* _Problem to solve_
Output each record below exactly as it stands, leaving out the pictures.

_ _ _

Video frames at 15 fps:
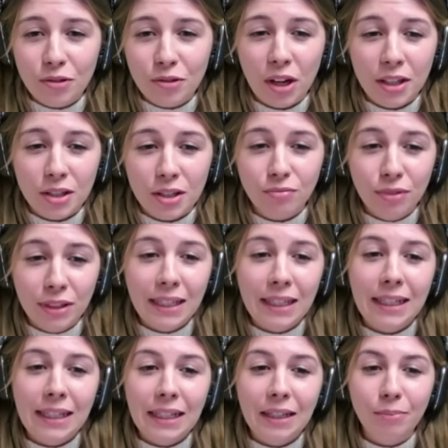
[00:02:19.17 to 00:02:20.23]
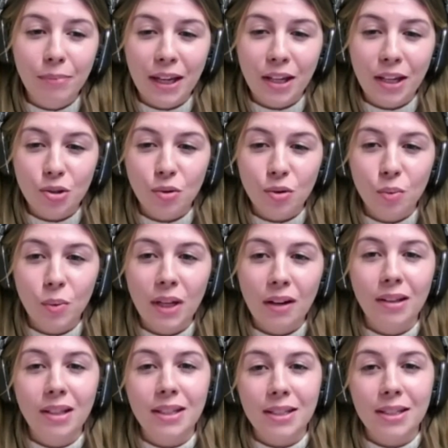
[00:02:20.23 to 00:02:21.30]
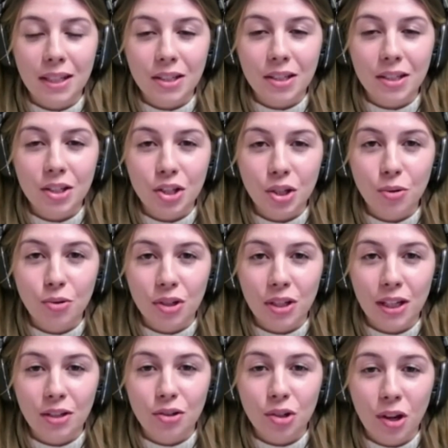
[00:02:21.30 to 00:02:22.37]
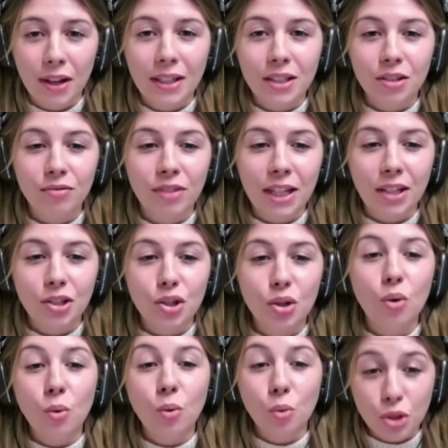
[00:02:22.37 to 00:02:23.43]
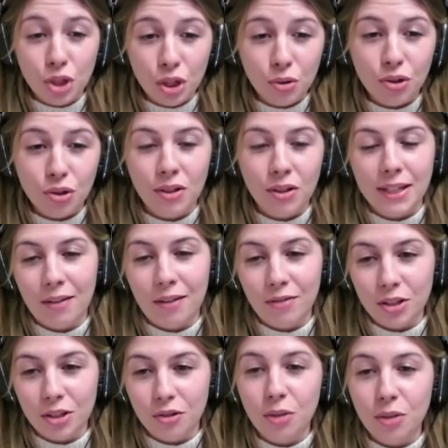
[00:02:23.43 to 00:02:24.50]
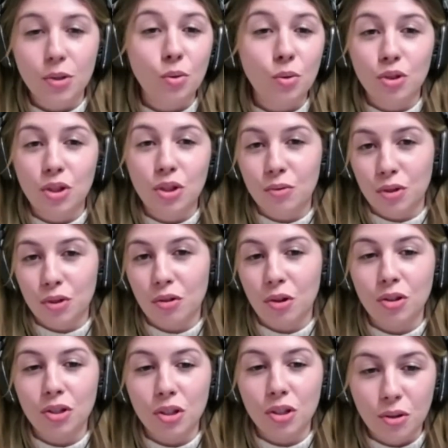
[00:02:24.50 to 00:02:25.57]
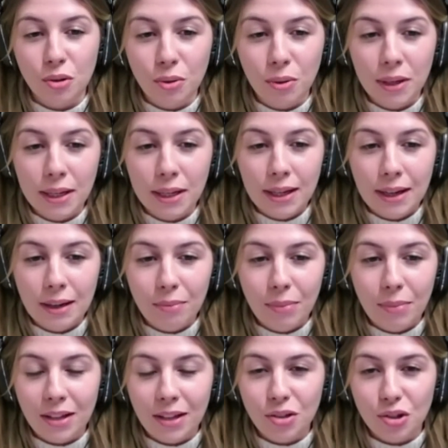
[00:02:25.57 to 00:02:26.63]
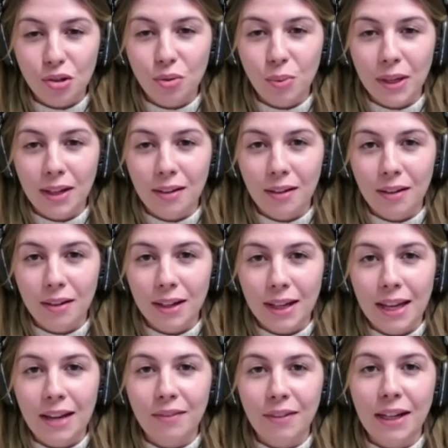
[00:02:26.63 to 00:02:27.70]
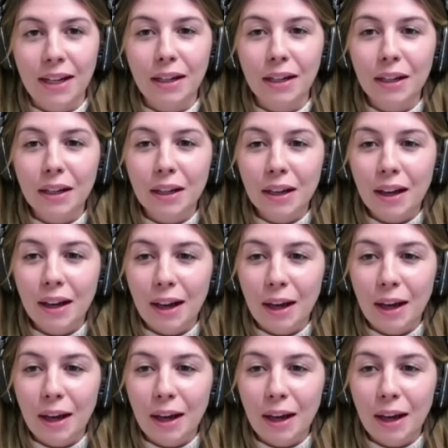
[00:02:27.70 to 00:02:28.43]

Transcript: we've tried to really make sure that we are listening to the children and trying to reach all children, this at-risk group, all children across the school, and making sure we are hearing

_ _ _

* _Response below_
Video frames at 15 fps:
[00:02:19.17 to 00:02:20.23]
[00:02:20.23 to 00:02:21.30]
[00:02:21.30 to 00:02:22.37]
[00:02:22.37 to 00:02:23.43]
[00:02:23.43 to 00:02:24.50]
[00:02:24.50 to 00:02:25.57]
[00:02:25.57 to 00:02:26.63]
[00:02:26.63 to 00:02:27.70]
[00:02:27.70 to 00:02:28.43]

Transcript: we've tried to really make sure that we are listening to the children and trying to reach all children, this at-risk group, all children across the school, and making sure we are hearing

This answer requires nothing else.